(Stored data entries)
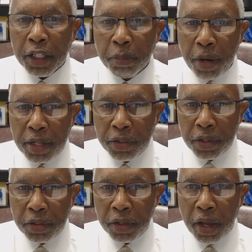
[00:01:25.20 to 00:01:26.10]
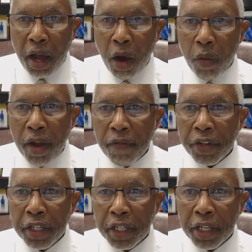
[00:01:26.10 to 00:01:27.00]
presence.
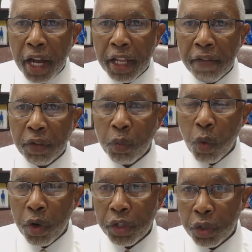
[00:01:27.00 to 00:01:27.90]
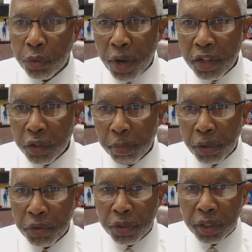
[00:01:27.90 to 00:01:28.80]
However, he did not have a warrant to arrest the
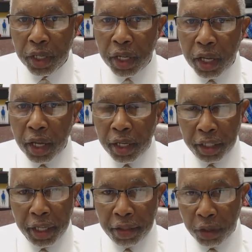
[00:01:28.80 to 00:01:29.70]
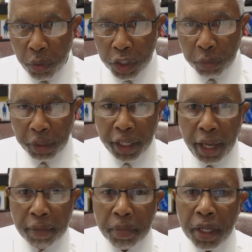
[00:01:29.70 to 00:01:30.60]
person. And again, the question
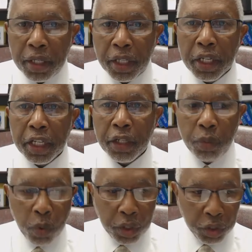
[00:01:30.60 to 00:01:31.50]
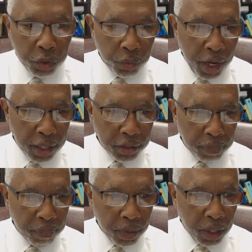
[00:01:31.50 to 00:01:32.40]
became, did he need a warrant to
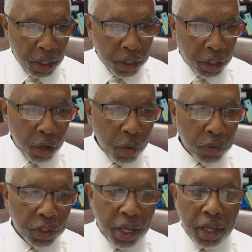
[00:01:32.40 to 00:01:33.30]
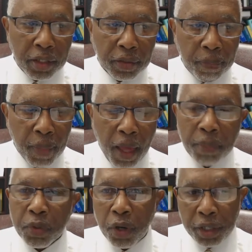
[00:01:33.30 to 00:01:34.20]
arrest? The code says,
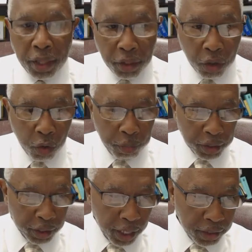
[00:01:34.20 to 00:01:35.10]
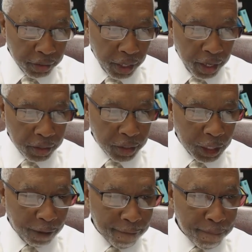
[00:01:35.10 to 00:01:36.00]
I'm sorry, not the code, but the case says,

Task prompt: Your copy should repeat each entry above exactly but contain no pictures.

Your solution:
[00:01:25.20 to 00:01:26.10]
[00:01:26.10 to 00:01:27.00]
presence.
[00:01:27.00 to 00:01:27.90]
[00:01:27.90 to 00:01:28.80]
However, he did not have a warrant to arrest the
[00:01:28.80 to 00:01:29.70]
[00:01:29.70 to 00:01:30.60]
person. And again, the question
[00:01:30.60 to 00:01:31.50]
[00:01:31.50 to 00:01:32.40]
became, did he need a warrant to
[00:01:32.40 to 00:01:33.30]
[00:01:33.30 to 00:01:34.20]
arrest? The code says,
[00:01:34.20 to 00:01:35.10]
[00:01:35.10 to 00:01:36.00]
I'm sorry, not the code, but the case says,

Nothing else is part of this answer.